1000 YEARS FOR REVENGE
International Terrorism And the FBI -- The Untold Story
By Peter Lance
ReganBooks. 539 pp. $27.95

THE MAN WHO WARNED AMERICA
The Life and Death of John O'Neill, the FBI's Embattled Counterterror Warrior
By Murray Weiss
ReganBooks. 464 pp. $25.95
WHY AMERICA SLEPT
The Failure to Prevent 9/11
By Gerald Posner
Random House. 241 pp. $24.95

Several new books spread blame for the intelligence fiascoes leading up to the Sept. 11, 2001, terror attacks.

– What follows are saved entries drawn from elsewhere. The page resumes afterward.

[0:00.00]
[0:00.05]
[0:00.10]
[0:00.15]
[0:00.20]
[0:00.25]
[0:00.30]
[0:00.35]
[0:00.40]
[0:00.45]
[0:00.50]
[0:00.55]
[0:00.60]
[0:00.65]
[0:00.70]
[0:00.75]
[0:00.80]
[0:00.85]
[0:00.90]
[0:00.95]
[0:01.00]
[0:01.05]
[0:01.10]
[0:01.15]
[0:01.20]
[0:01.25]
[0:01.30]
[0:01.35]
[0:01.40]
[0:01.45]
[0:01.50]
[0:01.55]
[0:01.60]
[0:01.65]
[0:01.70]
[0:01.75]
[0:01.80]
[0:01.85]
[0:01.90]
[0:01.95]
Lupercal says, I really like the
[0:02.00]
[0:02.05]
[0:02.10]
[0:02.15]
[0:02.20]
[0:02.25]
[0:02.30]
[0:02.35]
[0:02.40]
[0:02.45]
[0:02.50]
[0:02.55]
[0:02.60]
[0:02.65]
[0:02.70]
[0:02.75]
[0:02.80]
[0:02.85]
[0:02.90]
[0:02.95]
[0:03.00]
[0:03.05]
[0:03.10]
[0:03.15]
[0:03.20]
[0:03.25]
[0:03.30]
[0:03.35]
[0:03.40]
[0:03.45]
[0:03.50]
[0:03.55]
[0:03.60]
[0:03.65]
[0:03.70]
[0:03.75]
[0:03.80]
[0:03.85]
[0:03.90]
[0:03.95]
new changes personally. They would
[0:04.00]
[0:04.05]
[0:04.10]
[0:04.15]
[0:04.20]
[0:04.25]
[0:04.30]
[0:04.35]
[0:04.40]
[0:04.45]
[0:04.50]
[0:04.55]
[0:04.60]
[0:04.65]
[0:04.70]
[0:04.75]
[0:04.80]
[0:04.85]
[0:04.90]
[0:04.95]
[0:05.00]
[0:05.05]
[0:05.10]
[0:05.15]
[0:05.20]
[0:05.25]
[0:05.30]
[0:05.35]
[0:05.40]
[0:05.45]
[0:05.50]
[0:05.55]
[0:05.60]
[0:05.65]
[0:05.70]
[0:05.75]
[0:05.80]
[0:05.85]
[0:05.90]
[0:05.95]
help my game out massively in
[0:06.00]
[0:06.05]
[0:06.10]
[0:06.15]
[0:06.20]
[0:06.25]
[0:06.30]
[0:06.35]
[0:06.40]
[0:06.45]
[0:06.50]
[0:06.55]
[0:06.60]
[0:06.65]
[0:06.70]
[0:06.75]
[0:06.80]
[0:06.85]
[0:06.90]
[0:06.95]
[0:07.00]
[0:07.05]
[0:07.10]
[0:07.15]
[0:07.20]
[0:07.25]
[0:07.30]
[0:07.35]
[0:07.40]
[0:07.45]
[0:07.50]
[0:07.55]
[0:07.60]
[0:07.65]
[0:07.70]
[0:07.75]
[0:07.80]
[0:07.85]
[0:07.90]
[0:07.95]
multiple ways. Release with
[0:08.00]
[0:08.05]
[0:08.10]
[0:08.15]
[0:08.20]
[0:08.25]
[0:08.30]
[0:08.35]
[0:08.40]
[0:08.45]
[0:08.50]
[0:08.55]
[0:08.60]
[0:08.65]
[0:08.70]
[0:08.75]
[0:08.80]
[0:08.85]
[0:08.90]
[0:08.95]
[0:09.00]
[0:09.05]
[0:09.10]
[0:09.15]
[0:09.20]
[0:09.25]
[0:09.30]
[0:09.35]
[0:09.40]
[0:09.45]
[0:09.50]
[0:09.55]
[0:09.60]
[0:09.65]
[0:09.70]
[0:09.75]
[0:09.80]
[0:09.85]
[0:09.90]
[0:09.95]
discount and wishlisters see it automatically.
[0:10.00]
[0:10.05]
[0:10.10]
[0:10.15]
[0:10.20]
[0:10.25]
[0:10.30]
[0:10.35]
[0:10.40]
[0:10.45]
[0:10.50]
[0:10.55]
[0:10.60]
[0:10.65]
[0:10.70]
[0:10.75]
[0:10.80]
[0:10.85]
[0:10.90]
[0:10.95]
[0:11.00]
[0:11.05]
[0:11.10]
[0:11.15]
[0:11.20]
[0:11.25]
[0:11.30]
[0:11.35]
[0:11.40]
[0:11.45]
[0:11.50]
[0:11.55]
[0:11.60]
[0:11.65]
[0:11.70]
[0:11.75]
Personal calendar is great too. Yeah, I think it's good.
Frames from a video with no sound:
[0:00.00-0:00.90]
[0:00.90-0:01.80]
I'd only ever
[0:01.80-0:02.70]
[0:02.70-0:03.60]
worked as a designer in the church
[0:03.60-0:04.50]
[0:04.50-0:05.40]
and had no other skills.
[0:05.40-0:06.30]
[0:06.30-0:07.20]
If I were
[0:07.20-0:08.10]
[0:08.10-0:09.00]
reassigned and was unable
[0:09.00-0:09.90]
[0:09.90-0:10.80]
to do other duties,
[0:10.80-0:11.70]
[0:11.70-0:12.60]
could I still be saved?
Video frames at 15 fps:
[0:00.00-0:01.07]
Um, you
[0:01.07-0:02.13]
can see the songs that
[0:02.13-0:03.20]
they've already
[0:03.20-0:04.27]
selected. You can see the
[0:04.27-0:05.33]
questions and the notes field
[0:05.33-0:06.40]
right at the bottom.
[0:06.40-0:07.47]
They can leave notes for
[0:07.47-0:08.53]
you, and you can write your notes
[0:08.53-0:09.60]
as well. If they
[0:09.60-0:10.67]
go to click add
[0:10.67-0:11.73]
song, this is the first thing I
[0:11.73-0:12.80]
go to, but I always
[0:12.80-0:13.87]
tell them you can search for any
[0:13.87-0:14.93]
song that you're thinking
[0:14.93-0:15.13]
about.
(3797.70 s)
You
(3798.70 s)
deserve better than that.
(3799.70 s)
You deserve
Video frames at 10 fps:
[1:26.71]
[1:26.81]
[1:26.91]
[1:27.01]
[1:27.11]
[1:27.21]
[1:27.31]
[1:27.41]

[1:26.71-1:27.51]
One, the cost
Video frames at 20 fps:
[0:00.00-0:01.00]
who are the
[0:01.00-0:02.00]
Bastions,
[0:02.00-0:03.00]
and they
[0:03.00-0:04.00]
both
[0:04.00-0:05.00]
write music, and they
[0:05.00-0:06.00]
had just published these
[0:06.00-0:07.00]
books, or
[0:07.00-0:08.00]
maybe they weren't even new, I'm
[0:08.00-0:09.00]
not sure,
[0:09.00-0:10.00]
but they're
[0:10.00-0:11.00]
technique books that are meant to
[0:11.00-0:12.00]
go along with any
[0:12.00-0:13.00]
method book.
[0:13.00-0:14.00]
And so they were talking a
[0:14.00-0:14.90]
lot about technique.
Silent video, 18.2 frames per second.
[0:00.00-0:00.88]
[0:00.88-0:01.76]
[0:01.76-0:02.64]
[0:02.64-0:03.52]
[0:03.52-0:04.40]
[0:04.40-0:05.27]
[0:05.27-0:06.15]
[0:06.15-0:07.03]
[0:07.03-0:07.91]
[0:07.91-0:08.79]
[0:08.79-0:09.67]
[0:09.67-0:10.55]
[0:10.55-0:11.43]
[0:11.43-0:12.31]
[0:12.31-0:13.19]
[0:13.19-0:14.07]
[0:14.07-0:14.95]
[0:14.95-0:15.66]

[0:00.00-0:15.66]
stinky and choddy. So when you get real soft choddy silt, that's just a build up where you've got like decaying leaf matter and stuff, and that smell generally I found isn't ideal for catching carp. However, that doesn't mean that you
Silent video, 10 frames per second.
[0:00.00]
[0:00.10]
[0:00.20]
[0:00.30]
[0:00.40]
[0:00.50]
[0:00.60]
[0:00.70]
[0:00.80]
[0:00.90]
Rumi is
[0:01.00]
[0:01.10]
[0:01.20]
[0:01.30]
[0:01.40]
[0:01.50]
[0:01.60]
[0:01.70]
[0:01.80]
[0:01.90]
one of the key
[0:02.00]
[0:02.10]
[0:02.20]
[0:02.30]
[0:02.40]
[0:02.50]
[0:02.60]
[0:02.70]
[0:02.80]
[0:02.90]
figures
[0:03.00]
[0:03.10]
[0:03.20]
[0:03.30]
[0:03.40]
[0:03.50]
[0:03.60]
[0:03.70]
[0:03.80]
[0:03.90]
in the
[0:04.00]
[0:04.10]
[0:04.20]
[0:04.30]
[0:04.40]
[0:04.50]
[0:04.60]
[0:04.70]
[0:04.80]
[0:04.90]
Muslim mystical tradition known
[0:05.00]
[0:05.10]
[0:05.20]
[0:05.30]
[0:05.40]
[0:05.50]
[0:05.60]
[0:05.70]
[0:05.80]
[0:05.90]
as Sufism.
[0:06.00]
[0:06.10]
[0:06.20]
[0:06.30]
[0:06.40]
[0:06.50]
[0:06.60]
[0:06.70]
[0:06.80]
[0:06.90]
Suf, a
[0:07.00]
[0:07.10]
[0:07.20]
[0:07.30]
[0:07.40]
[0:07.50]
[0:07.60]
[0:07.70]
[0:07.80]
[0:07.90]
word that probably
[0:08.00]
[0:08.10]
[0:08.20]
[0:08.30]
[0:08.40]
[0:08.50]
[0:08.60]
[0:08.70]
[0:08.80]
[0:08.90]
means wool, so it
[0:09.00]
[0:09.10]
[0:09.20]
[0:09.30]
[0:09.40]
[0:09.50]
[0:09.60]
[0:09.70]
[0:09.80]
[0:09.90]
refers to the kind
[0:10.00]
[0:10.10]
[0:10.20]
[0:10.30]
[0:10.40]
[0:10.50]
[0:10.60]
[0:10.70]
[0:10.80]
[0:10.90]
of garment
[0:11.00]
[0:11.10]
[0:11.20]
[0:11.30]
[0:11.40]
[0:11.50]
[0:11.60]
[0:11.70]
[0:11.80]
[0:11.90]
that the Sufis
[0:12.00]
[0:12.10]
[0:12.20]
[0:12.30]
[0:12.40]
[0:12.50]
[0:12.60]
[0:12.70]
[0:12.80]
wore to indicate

Choose your favorite culprit -- the CIA, the FBI, the INS, Bill Clinton, George W. Bush. There's plenty of political hubris and bureaucratic bungling to lay bare. But all such critiques benefit from expert hindsight and face a high hurdle: Tell us something we didn't already know, or suspect, two years after the skyjackers slammed airplanes into buildings.

Peter Lance, a former correspondent for ABC News, clears the bar with "1000 Years for Revenge." So does Gerald Posner in "Why America Slept," but it's a far less engaging read -- unless you proceed directly to the startling material in the final chapter.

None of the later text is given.